Special feature for Tufts Accessioning Program for Electronic Records (TAPER) from grant employee Betsy Sherman:
I’ve been working on the TAPER project writing histories of Tufts’ departments, and in the course of my research developed a fondness for the young ladies of the Tufts “affiliates” of the mid-twentieth century.
During World War II, when many of the male students were heading off to military service, someone at Tufts got the bright idea to partner with some Boston-based professional schools for women. The schools would be able to offer their students Tufts degrees (a Bachelor of Science in Education was created for this purpose), and Tufts would bring in some extra ka-ching.
The women’s schools in question were the Bouvé-Boston School of Physical Education (which also taught physical therapy), Boston School of Occupational Therapy, Forsyth School for Dental Hygienists, and the Nursery Training School (the School of the Museum of Fine Arts was, and still is, an affiliate, but wasn’t primarily a women’s school). The affiliates were part of Tufts’ Division of University Extension (later called the College of Special Studies).
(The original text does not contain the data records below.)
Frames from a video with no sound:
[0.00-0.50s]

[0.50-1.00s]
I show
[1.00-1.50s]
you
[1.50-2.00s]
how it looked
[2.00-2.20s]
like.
They had their own independent administrations, and the ones that moved on campus during the 1950s (Bouvé, BSOT and NTS) undertook building projects on their own, without supervision by the university.
We can get a feeling of what life was like for the budding gym teachers, occupational therapists, dental hygienists and teachers of young children from their course catalogs. The gym teachers seemed to have had a pretty good deal, with their month of June spent recreating at a camp on Cape Cod and their January at a ski lodge in New Hampshire.
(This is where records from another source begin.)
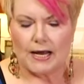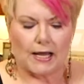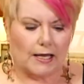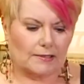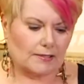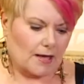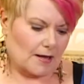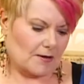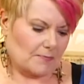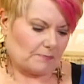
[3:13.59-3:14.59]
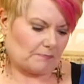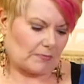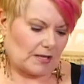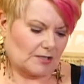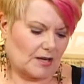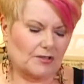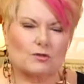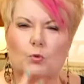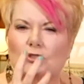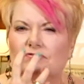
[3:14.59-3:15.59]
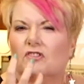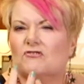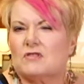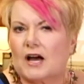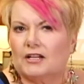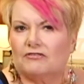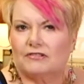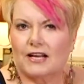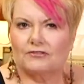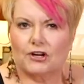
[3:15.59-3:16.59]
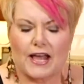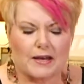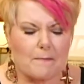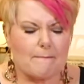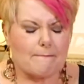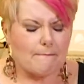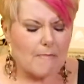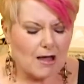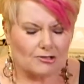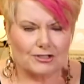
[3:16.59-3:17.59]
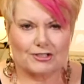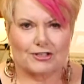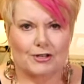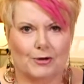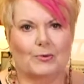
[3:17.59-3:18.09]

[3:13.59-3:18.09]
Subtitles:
It's got this wonderful nutty flavor, and it melts.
But it wasn’t all fun and games–the Bouvé catalog of 1943 emphasized ways in which these fine human specimens could contribute to the war effort, and beyond (“Every student … must learn to think things through internationally as it is her generation which will be largely responsible for making the world of the future free, joyous, healthful and a place of International Peace”).
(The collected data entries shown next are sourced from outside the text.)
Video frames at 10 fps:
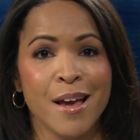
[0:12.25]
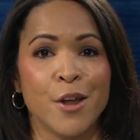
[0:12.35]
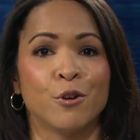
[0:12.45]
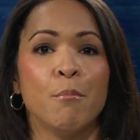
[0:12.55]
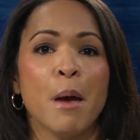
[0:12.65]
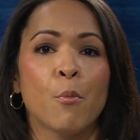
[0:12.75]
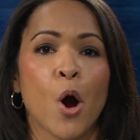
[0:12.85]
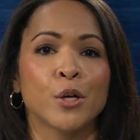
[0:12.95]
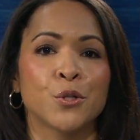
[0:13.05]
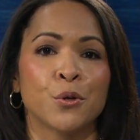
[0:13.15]
In her
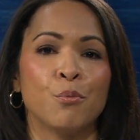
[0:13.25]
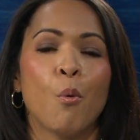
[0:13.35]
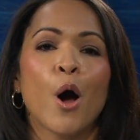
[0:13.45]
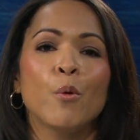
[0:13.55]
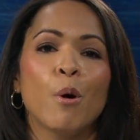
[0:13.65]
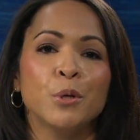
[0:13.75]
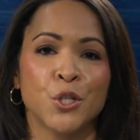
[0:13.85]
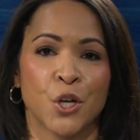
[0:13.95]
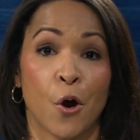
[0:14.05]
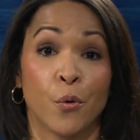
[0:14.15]
memoir turned one-woman
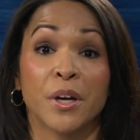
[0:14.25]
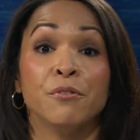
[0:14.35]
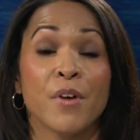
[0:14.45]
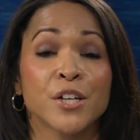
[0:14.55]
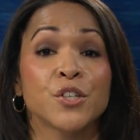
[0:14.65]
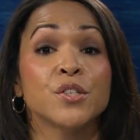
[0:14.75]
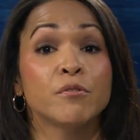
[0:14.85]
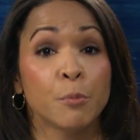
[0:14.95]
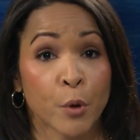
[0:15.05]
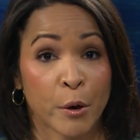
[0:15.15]
show, Confessions
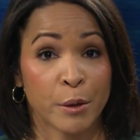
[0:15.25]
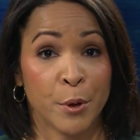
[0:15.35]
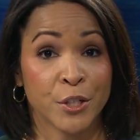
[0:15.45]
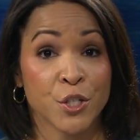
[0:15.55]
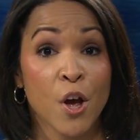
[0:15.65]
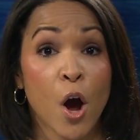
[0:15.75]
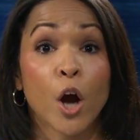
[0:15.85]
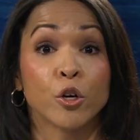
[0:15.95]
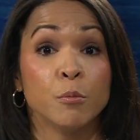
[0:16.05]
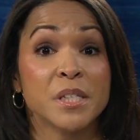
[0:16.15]
of a Prairie Bitch,
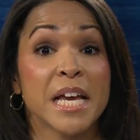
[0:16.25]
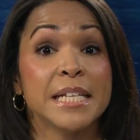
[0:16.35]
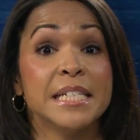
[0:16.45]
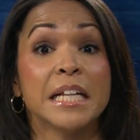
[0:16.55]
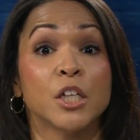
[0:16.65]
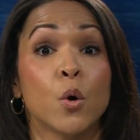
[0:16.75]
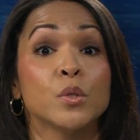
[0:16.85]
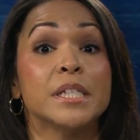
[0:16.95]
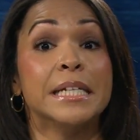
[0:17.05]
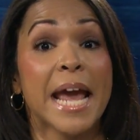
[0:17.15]
Arngrim says Nellie
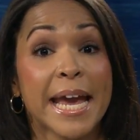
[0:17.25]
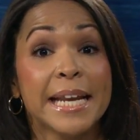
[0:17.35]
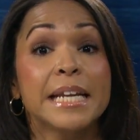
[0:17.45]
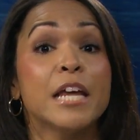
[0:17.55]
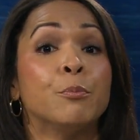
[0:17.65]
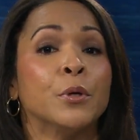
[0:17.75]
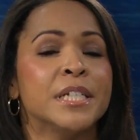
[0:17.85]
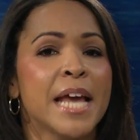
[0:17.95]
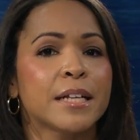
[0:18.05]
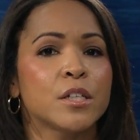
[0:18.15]
Oleson aided and
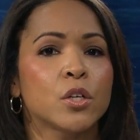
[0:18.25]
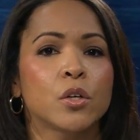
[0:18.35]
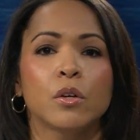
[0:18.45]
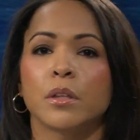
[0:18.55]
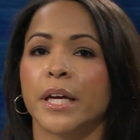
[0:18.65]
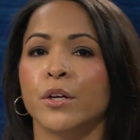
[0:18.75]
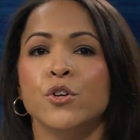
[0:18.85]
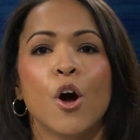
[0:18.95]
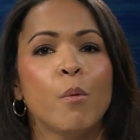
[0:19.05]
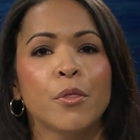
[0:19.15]
protected her like
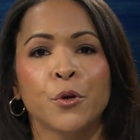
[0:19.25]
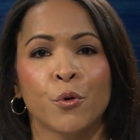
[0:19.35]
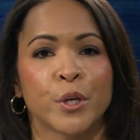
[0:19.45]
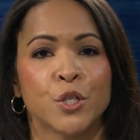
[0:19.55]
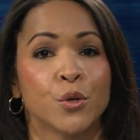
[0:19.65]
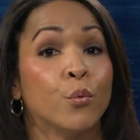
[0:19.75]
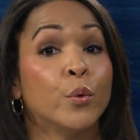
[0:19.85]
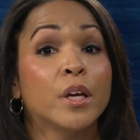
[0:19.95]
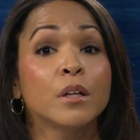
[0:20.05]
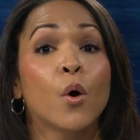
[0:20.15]
no other creature,
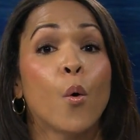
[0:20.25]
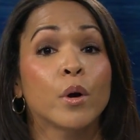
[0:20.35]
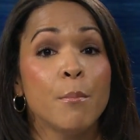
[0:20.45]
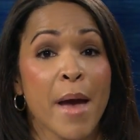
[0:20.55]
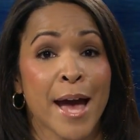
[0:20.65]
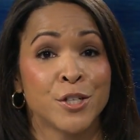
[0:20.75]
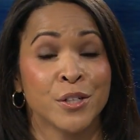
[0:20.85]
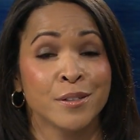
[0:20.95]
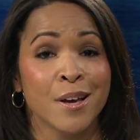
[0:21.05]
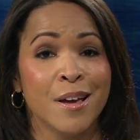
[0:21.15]
real or
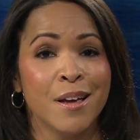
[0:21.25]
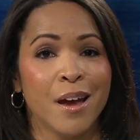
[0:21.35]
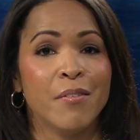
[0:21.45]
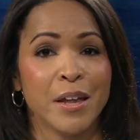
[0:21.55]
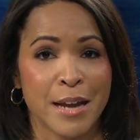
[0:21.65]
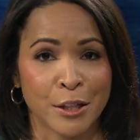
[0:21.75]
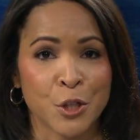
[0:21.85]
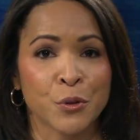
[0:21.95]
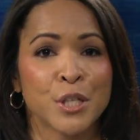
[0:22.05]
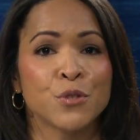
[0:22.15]
imagined, and that
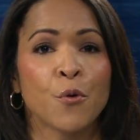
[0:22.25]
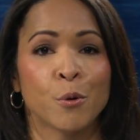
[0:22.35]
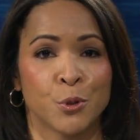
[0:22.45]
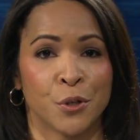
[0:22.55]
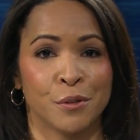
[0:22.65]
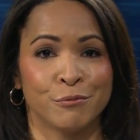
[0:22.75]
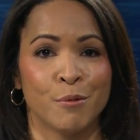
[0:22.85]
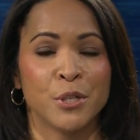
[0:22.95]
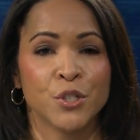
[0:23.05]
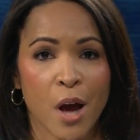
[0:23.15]
Nellie transformed her
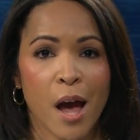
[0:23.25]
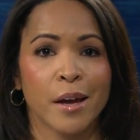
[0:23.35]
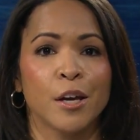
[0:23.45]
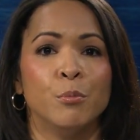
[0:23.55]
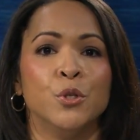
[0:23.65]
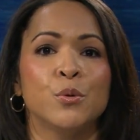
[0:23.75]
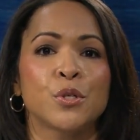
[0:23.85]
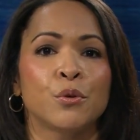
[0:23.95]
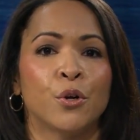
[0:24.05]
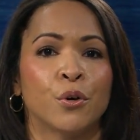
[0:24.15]
from a shy,
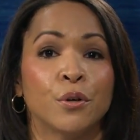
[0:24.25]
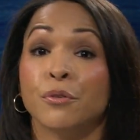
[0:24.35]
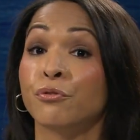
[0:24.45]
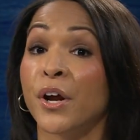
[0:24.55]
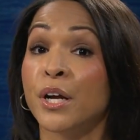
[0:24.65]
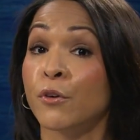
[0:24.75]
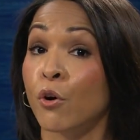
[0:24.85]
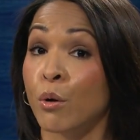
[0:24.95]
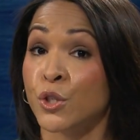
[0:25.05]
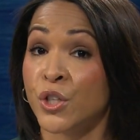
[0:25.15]
abused little girl afraid of
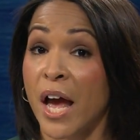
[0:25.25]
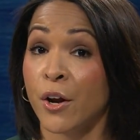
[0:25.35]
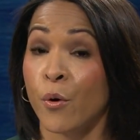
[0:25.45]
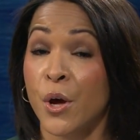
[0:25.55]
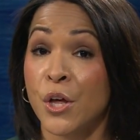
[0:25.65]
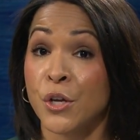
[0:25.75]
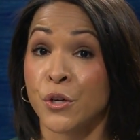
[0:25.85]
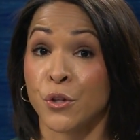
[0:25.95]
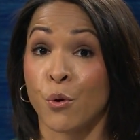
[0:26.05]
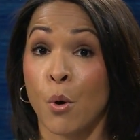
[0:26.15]
her own shadow
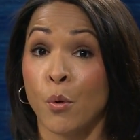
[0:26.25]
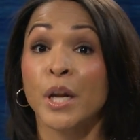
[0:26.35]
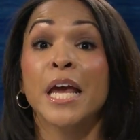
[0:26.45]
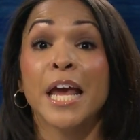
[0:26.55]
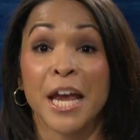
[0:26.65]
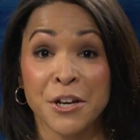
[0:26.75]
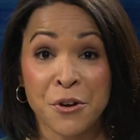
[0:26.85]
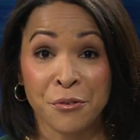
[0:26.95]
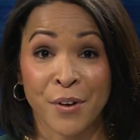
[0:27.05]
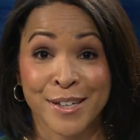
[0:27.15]
to the, quote,
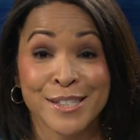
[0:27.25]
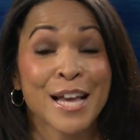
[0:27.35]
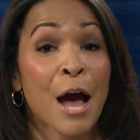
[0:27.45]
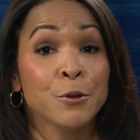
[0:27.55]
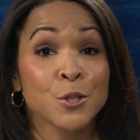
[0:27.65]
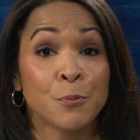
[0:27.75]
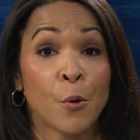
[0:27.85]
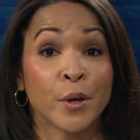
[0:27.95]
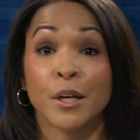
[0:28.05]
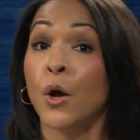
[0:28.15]
in-your-face,
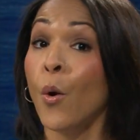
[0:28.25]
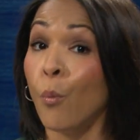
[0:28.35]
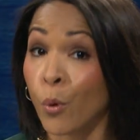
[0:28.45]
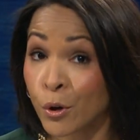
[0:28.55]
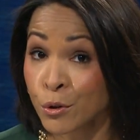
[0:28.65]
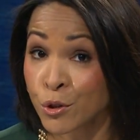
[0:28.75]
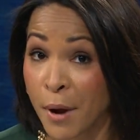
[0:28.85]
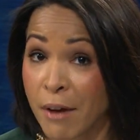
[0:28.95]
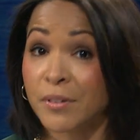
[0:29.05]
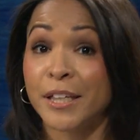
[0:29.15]
outspoken,
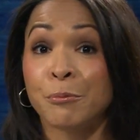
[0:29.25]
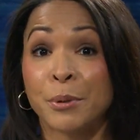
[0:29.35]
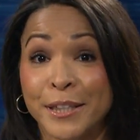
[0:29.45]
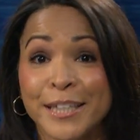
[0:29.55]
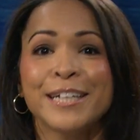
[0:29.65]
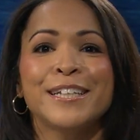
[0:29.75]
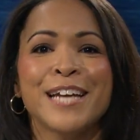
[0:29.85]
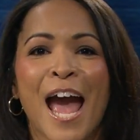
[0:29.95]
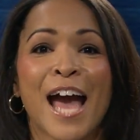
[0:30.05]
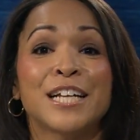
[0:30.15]
world-traveling, politically
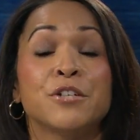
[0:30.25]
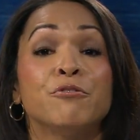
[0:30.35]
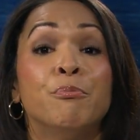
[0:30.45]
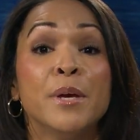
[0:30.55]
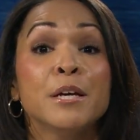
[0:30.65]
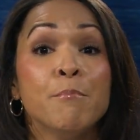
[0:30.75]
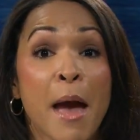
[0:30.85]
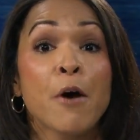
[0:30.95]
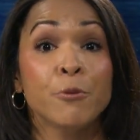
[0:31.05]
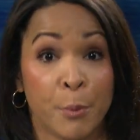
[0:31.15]
active,
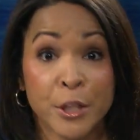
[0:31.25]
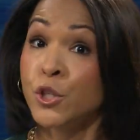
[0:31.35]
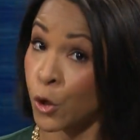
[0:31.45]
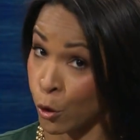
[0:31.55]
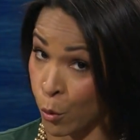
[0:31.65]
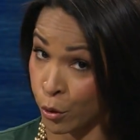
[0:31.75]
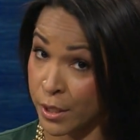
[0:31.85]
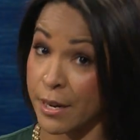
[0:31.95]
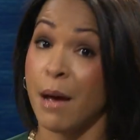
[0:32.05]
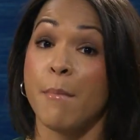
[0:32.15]
big-mouth bitch, her
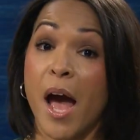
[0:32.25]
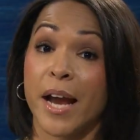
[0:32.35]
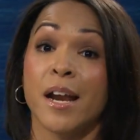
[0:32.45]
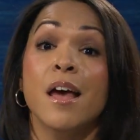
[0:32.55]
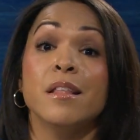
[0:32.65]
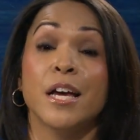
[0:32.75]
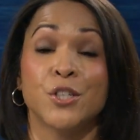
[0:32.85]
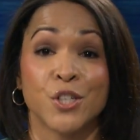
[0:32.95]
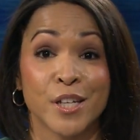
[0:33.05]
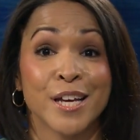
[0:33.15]
words, not mine, that
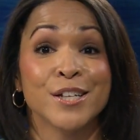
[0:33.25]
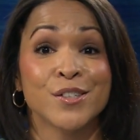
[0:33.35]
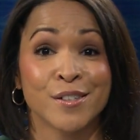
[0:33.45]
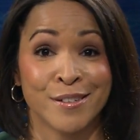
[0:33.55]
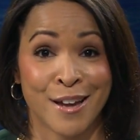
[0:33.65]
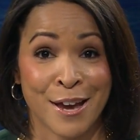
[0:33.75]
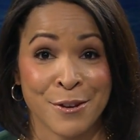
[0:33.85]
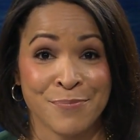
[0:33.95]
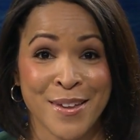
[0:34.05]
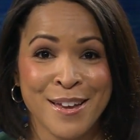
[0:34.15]
she is
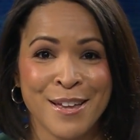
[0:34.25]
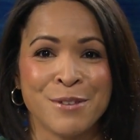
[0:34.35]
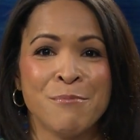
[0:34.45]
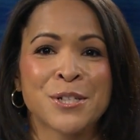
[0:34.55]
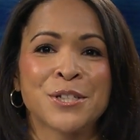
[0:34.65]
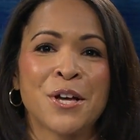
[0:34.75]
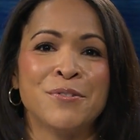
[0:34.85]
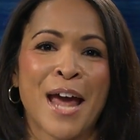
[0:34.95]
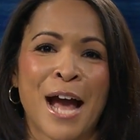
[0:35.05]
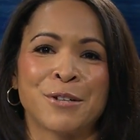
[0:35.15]
today. The
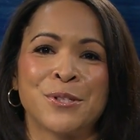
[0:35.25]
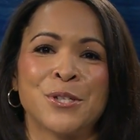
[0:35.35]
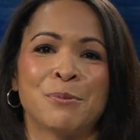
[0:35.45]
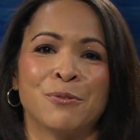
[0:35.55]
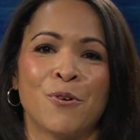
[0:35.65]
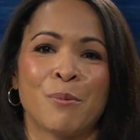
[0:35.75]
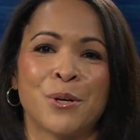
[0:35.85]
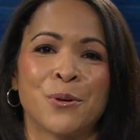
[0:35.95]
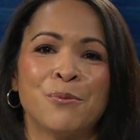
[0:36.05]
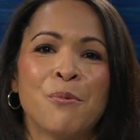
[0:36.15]
much-loved actress is
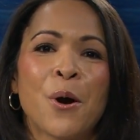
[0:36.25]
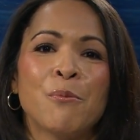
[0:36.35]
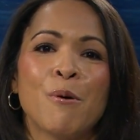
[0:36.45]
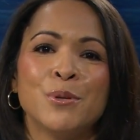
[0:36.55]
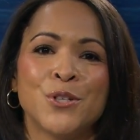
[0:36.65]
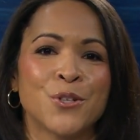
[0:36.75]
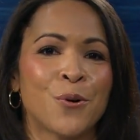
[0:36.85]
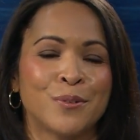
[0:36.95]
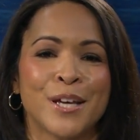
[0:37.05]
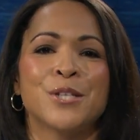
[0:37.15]
performing her one-woman
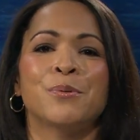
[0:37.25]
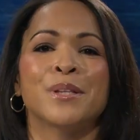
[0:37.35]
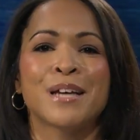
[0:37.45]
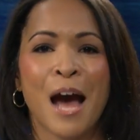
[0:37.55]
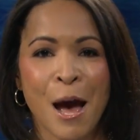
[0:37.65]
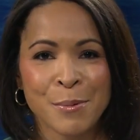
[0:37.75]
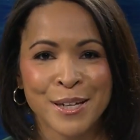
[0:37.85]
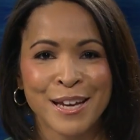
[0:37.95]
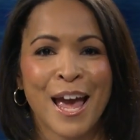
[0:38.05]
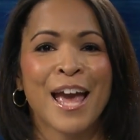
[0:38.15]
show laced with
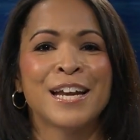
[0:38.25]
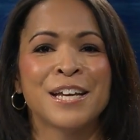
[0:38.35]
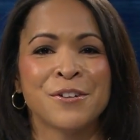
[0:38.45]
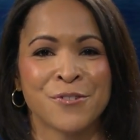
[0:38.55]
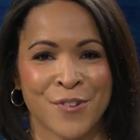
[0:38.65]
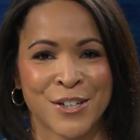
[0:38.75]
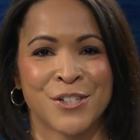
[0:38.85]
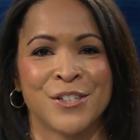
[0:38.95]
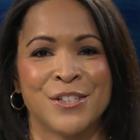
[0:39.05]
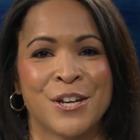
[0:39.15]
comedy and
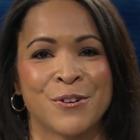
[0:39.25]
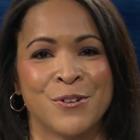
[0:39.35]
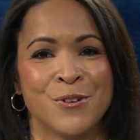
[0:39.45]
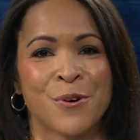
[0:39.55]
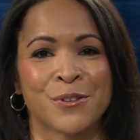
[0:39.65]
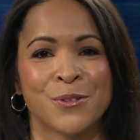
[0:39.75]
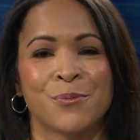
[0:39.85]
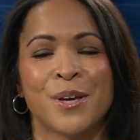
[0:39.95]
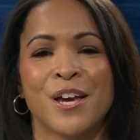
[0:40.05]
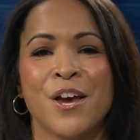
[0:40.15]
confessions here in New York
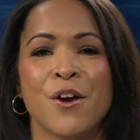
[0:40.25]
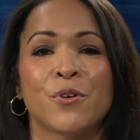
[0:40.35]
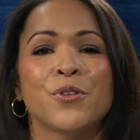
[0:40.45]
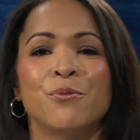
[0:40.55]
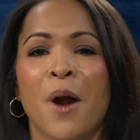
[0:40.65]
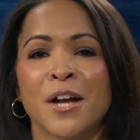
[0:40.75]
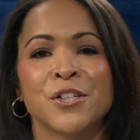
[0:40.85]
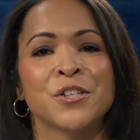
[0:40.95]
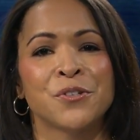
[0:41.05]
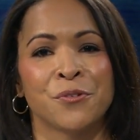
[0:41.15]
this week for the
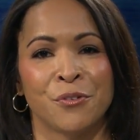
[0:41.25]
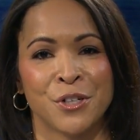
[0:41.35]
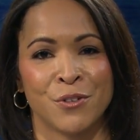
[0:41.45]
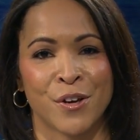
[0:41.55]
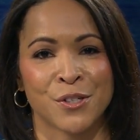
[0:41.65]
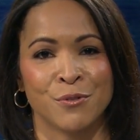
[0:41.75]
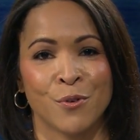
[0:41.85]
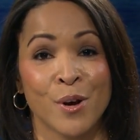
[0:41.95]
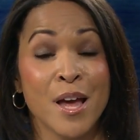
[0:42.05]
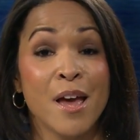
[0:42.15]
Rochester Fringe
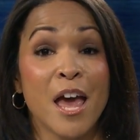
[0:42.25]
Festival.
But my favorite among the primary documents in the collection here are the yearbooks written by the BSOT students. Called Otiology, the yearbook chronicled the activities of the occupational therapy students as they commuted from their classrooms in Boston to their digs on the Tufts campus (where, one year, “Bsots were rated highest in poise and appearance at the Tufts Christmas sing”), and had reports from students who spent their Affiliate Year working in hospitals (one discovered that “doctors are actually people and dateable if young enough”).
Still, the so-called Special Studies students did not have it so easy, in spite of those photos in the brochures where they’re happily chatting with clean cut young Tufts men. They were essentially ghettoized on campus, and didn’t fit in with the Tufts men or Jackson women. They had their own separate sections of liberal arts classes—presumably not as, um, rigorous. One sad indication of the officially sanctioned segregation is a 1961 petition protesting the administration‘s policy that Special Studies students not be allowed to eat alongside Jackson students in the new women’s dining hall.
Finally, during the early 1960s, Tufts President Nils Y. Wessell decided that the affiliate schools just weren’t up to snuff, and told them to either merge with the university or scram. The Boston School of Occupational Therapy became the Department of Occupational Therapy. The Nursery Training School, which had already become the Eliot-Pearson School, became the Eliot-Pearson Department of Child Study. Bouvé and Forsyth bid farewell to Tufts and changed partners, affiliating with Northeastern University.